[STUDY MATERIAL]
####
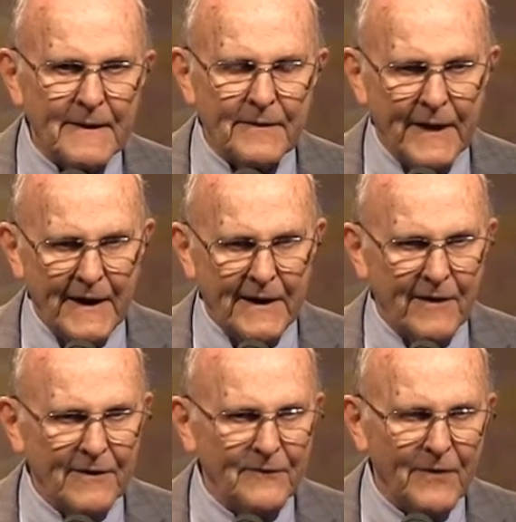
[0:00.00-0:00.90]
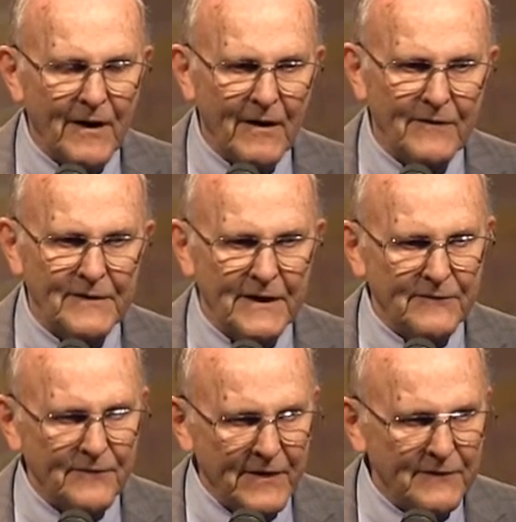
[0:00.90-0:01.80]
They are involved
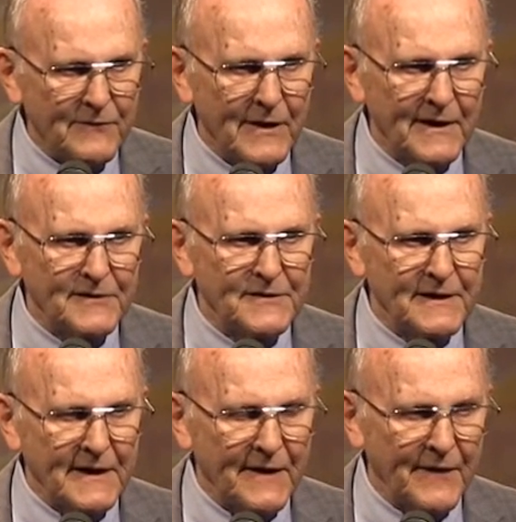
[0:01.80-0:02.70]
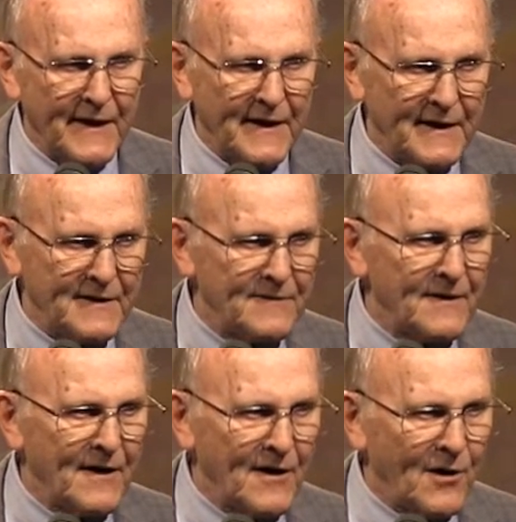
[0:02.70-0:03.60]
in fundraising, and they
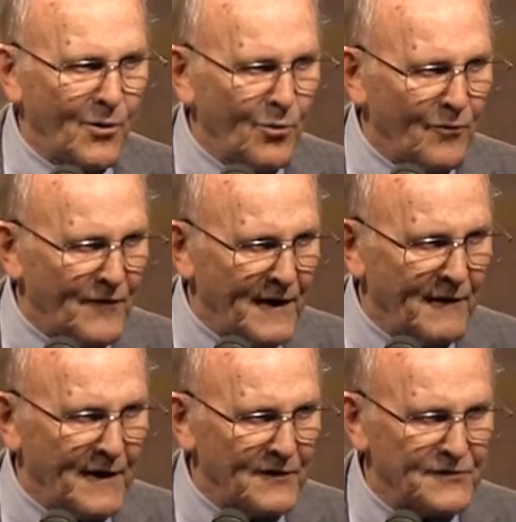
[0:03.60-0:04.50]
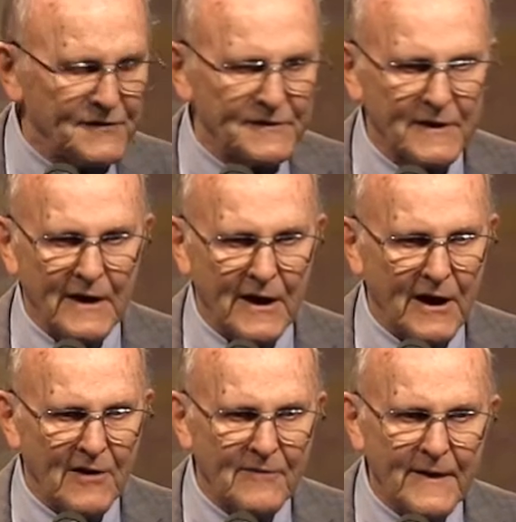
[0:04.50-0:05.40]
hold various
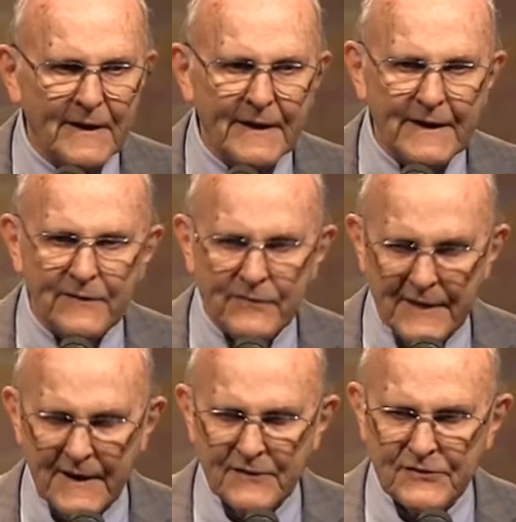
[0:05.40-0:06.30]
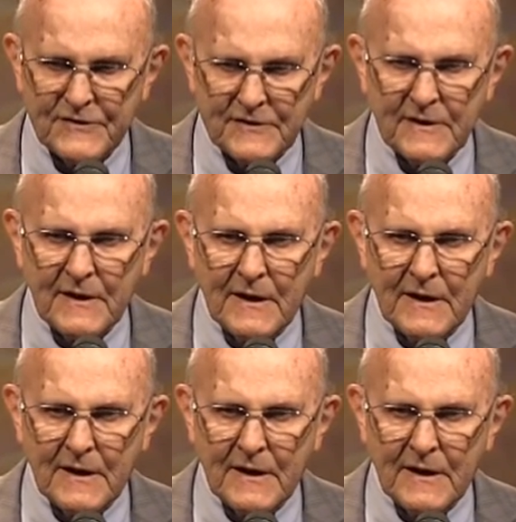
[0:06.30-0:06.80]
events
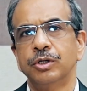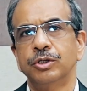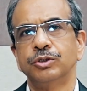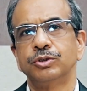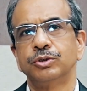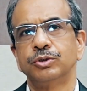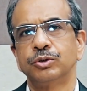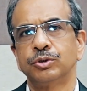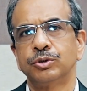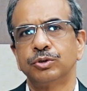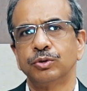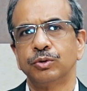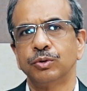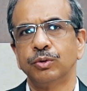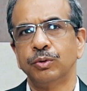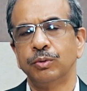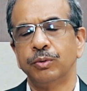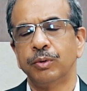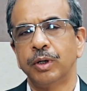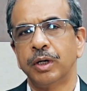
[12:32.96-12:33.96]

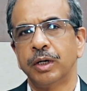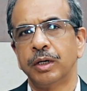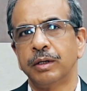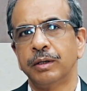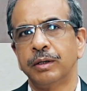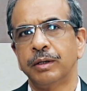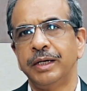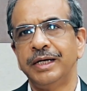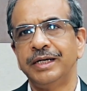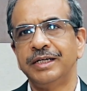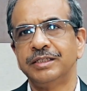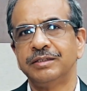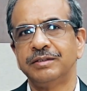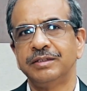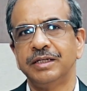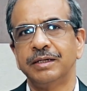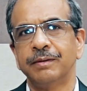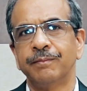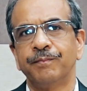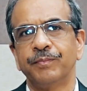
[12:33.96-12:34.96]
So it
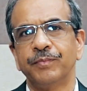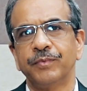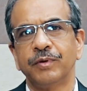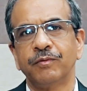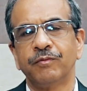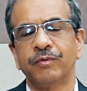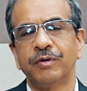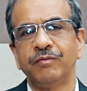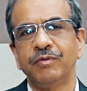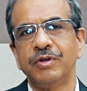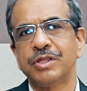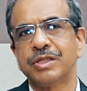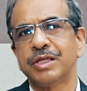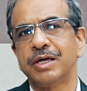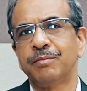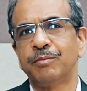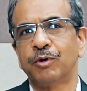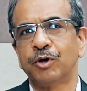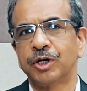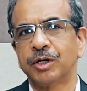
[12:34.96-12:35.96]
is, when we
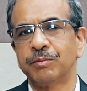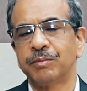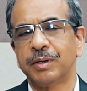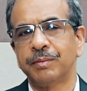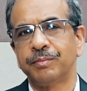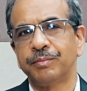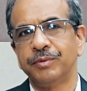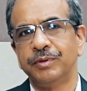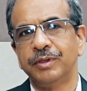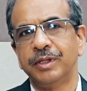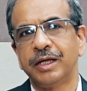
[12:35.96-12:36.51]
say bottom up,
####
[AIM OF THE TASK]
Please output the full listing above exactly, minus any pictures.

[YOUR SOLUTION]
[0:00.00-0:00.90]
[0:00.90-0:01.80]
They are involved
[0:01.80-0:02.70]
[0:02.70-0:03.60]
in fundraising, and they
[0:03.60-0:04.50]
[0:04.50-0:05.40]
hold various
[0:05.40-0:06.30]
[0:06.30-0:06.80]
events
[12:32.96-12:33.96]

[12:33.96-12:34.96]
So it
[12:34.96-12:35.96]
is, when we
[12:35.96-12:36.51]
say bottom up,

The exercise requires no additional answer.